BROOMFIELD — High-level athletic ability, in particular rugby talent, has been a consistent theme throughout Joy Fifita’s family lineage.

Her father, LeRoy Hopson Fifita, played professional rugby and his cousin, Matekitonga Moeakiola, was a member of the Unites States national team.

Joy Fifita is a national-caliber rugby player in her own right and plays for the USA All-American Girls High School Team.

Since taking a liking to track and field in middle school, Fifita has been working hard to transfer her natural ability in rugby to her emerging potential in the throwing events for the Broomfield track and field team. Much to the Eagles’ excitement, and her own, Fifita is beginning to reap the fruits of her labor and is quickly climbing the ranks of Colorado’s top prep throwers.

“I guess it runs in the family,” Fifita said of her rugby-laden athletic lineage. “In rugby, one of the things you have to do is scrum. You have to get low and use your hips so I’m hoping I can use some of those skills to help me in shot put and disc.”

With a season-best shot put mark of 36 feet, 11.5 inches, which she hit at the Boulder Snow Invitational on March 10, the Eagles junior currently ranks 11th in all of Colorado. She is also top 20 in Class 5A with a discus mark of 106-10 that she also registered at the Boulder Snow Invitational.

Fifita placed 13th in the shot put at last year’s state championships and was an inch short of qualifying in the discus.

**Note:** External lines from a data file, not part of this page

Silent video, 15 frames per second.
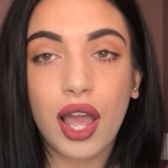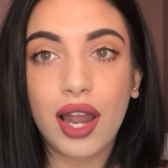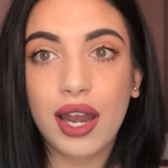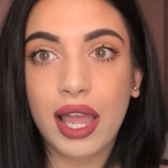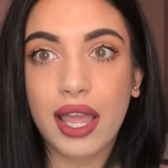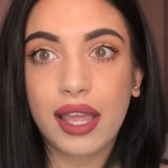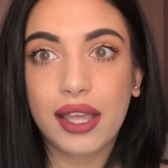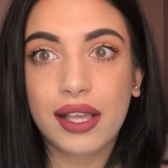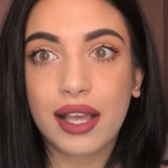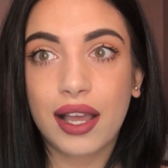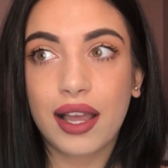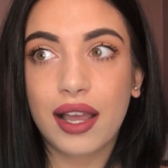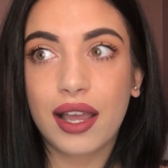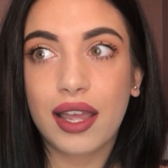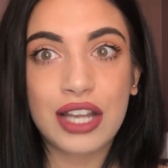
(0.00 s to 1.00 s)
Like,
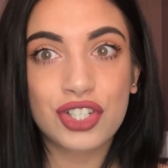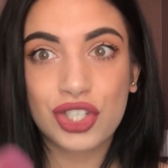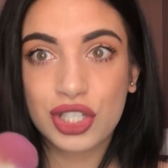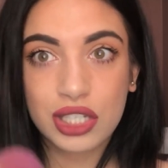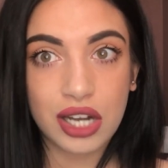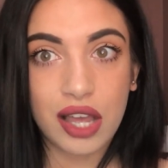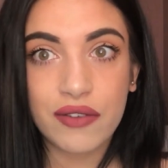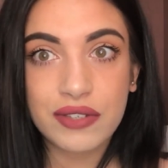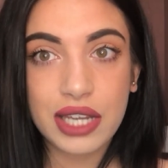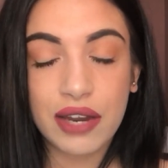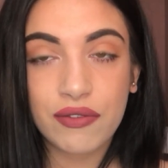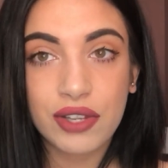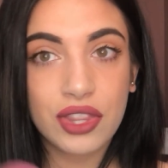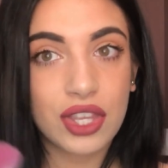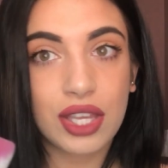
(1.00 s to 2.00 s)
I just loved
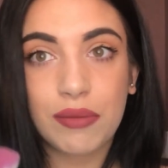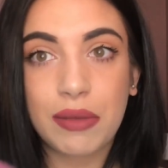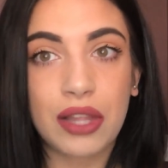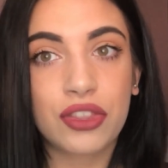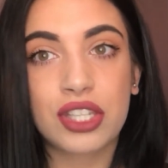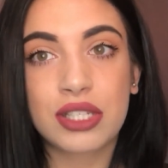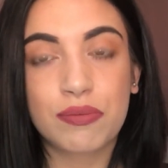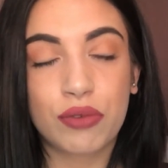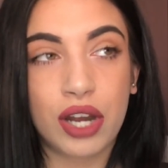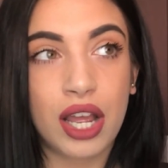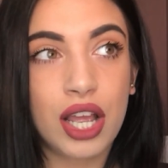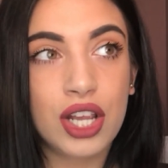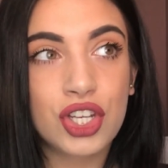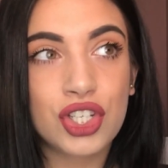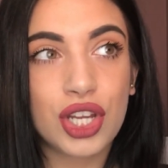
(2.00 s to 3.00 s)
everything about this
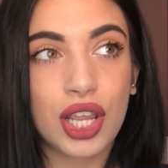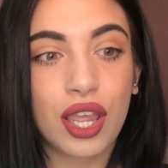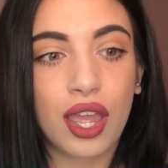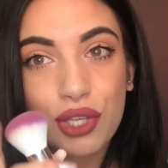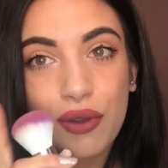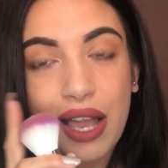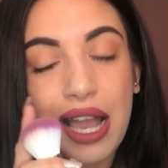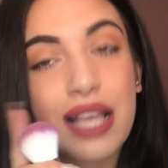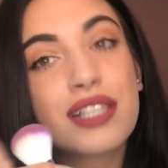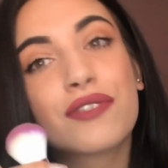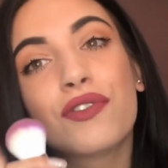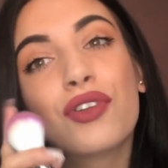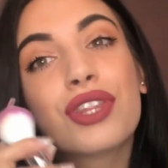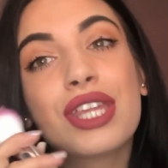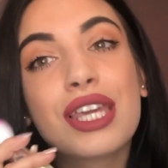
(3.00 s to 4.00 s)
brush. So as
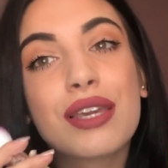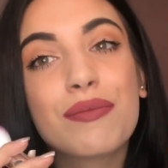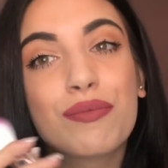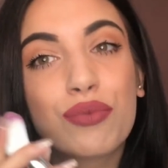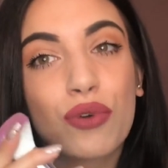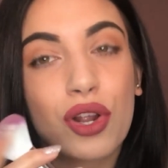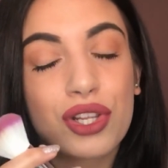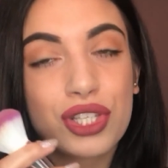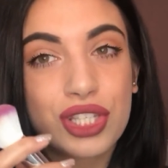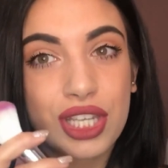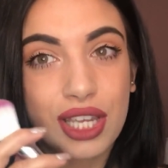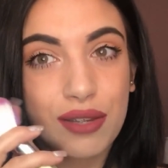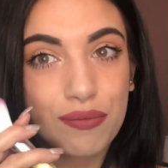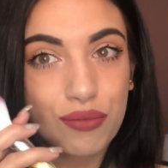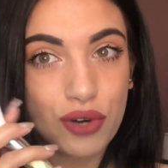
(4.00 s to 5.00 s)
for the
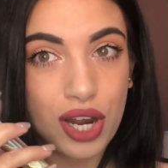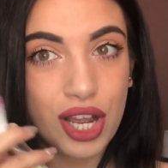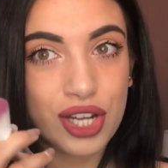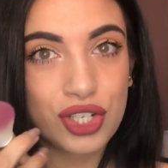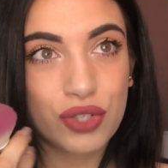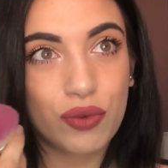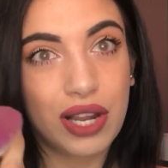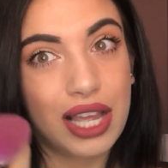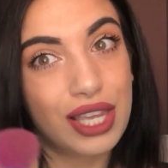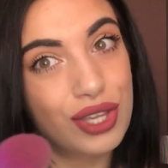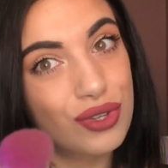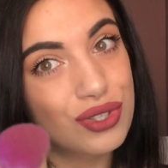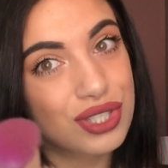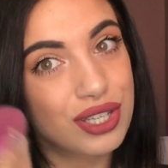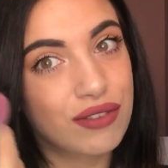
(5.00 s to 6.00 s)
bronzing brush, well, I
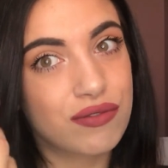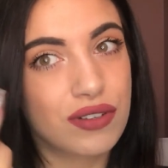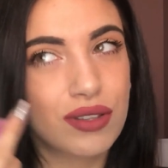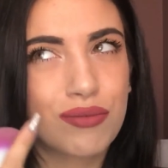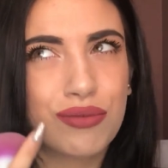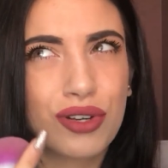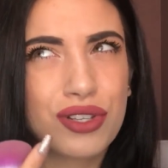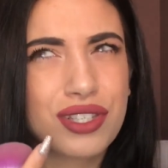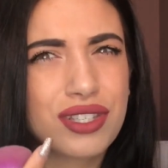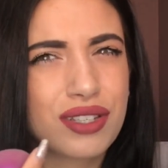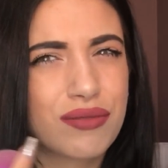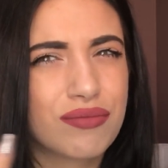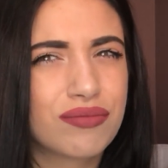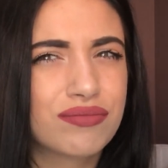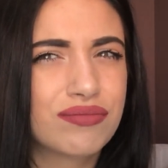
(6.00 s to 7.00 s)
used it for the
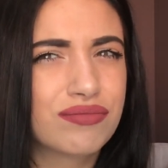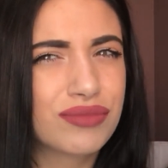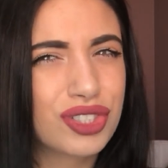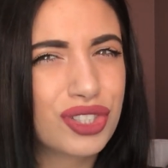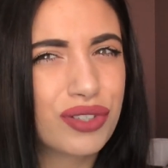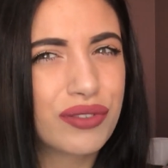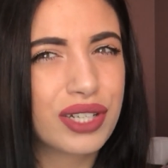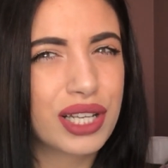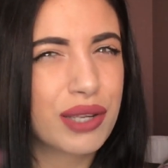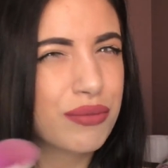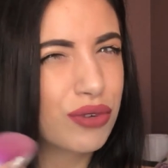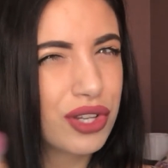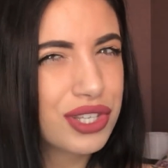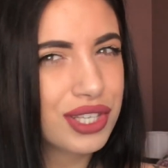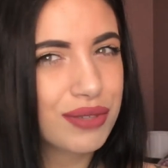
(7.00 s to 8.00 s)
bronzing. It's not really a
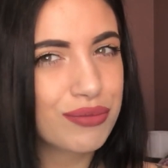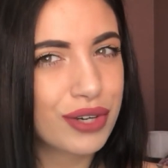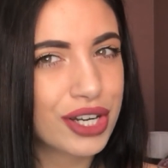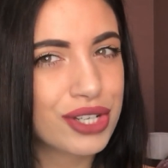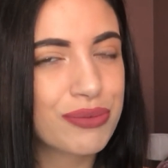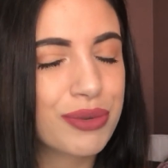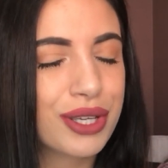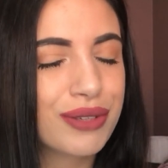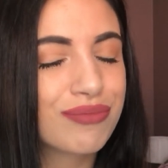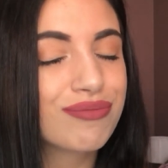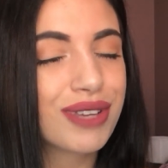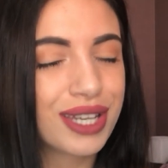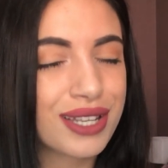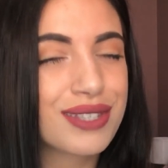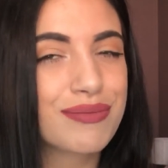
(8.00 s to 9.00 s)
bronzing brush, but
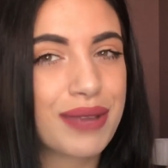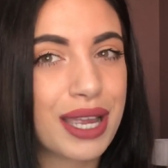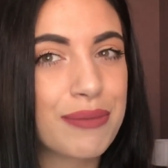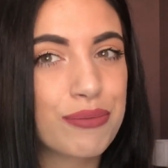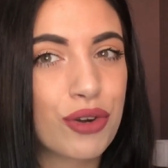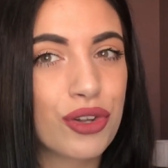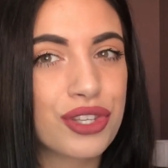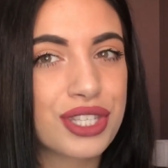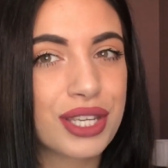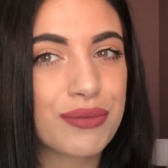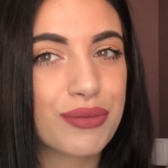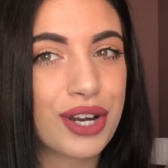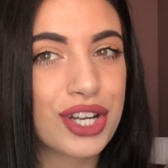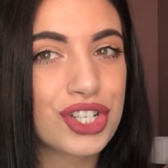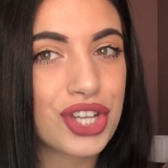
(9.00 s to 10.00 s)
it is my bronzing
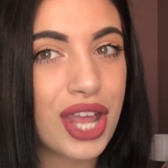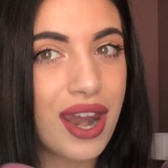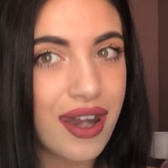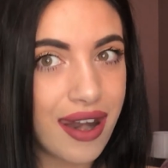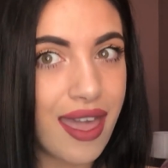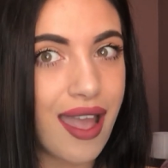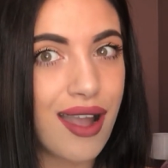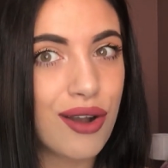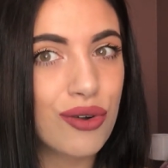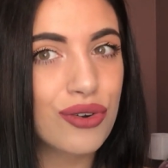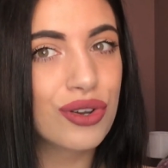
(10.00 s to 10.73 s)
brush now.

This year, she hopes to hit 40 feet in the shot put and 120 in the discus. In order to reach those goals and possibly win a medal at state, Fifita has been working hard to implement a spin technique in order to increase her distance.

“I’ve improved a lot from last year and I’m really working on my form,” Fifita said. “Last year, we were trying a lot of moves to see what was good for me between my glide and spin and block, and I couldn’t really get any of them down. But this year I’m so close to getting the spin down. Once I get the spin down, it’ll be my go-to.”

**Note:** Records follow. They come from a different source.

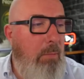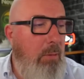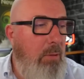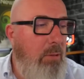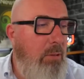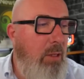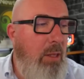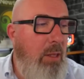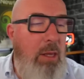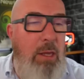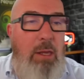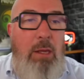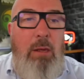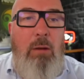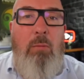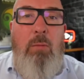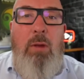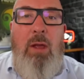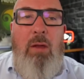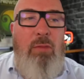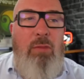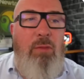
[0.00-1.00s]
So here
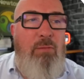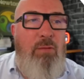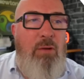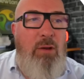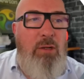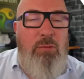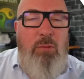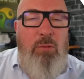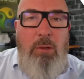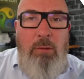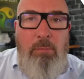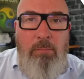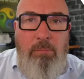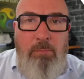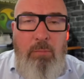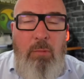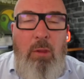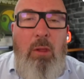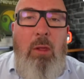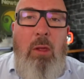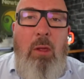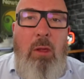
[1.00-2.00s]
we have the first one.
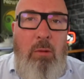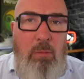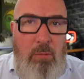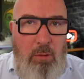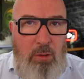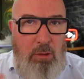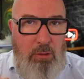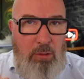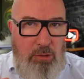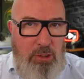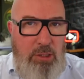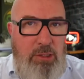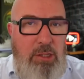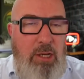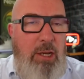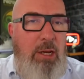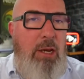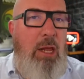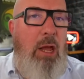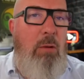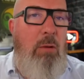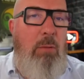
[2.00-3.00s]
Just to let
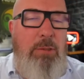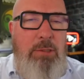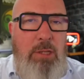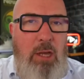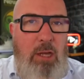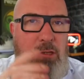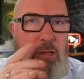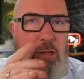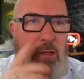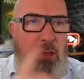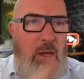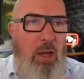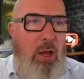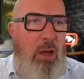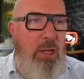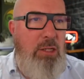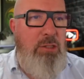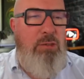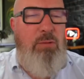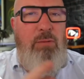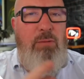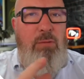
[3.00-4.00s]
you know, I'm starting at the
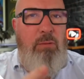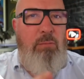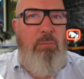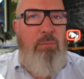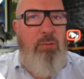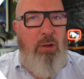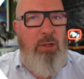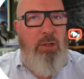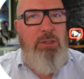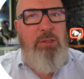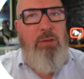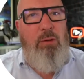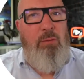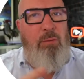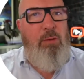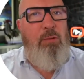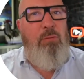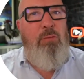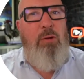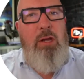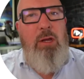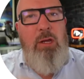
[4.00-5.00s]
highest price of the
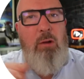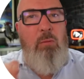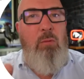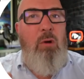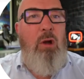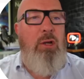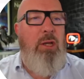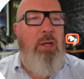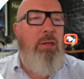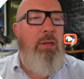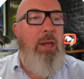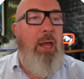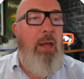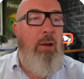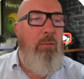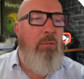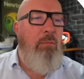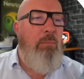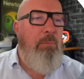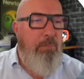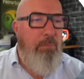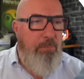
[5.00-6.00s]
3 and working down.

Apart from the USA All-American Girls High School Team, Fifita also plays rugby for Denver East High School and the Division-I team for the Glendale Merlins, a Denver-based women’s club program. Playing rugby year-round and doing track in Broomfield during the spring while living in Fort Lupton makes just getting to her many overlapping commitments throughout the Denver and northern Colorado area a challenge.

“It’s really hard sometimes,” Fifita said. “But sometimes before practice, we’ll have homework sessions and my coaches are all really supportive and helpful with balancing academics and sports schedules and stuff.”

Since rugby is still a club sport at most colleges, track and field may be Fifita’s best opportunity to compete in collegiate athletics like many of her relatives before her. Broomfield throws coach Jimmy Zechmann not only sees a potential jump to the next level for Fifita but also the potential for a state title once she hones her technique to match her exceptional abilities in the weight room.

“She’s been varsity for us for three years now and in terms of her development as a young thrower, she just relied a lot on her strength,” Zechmann said. “We’re really trying to get her to transfer that rugby mentality to throwing and to be more aggressive in the ring. A lot of times in the track and field throwing events, kids aren’t aggressive in the ring. They may be aggressive in football or volleyball or wrestling, but they don’t bring that same aggressiveness to the ring. Joy is starting to turn that on and do a really nice job using her leverage and her hips, so much that I wish she would rub off on the boys a little more.”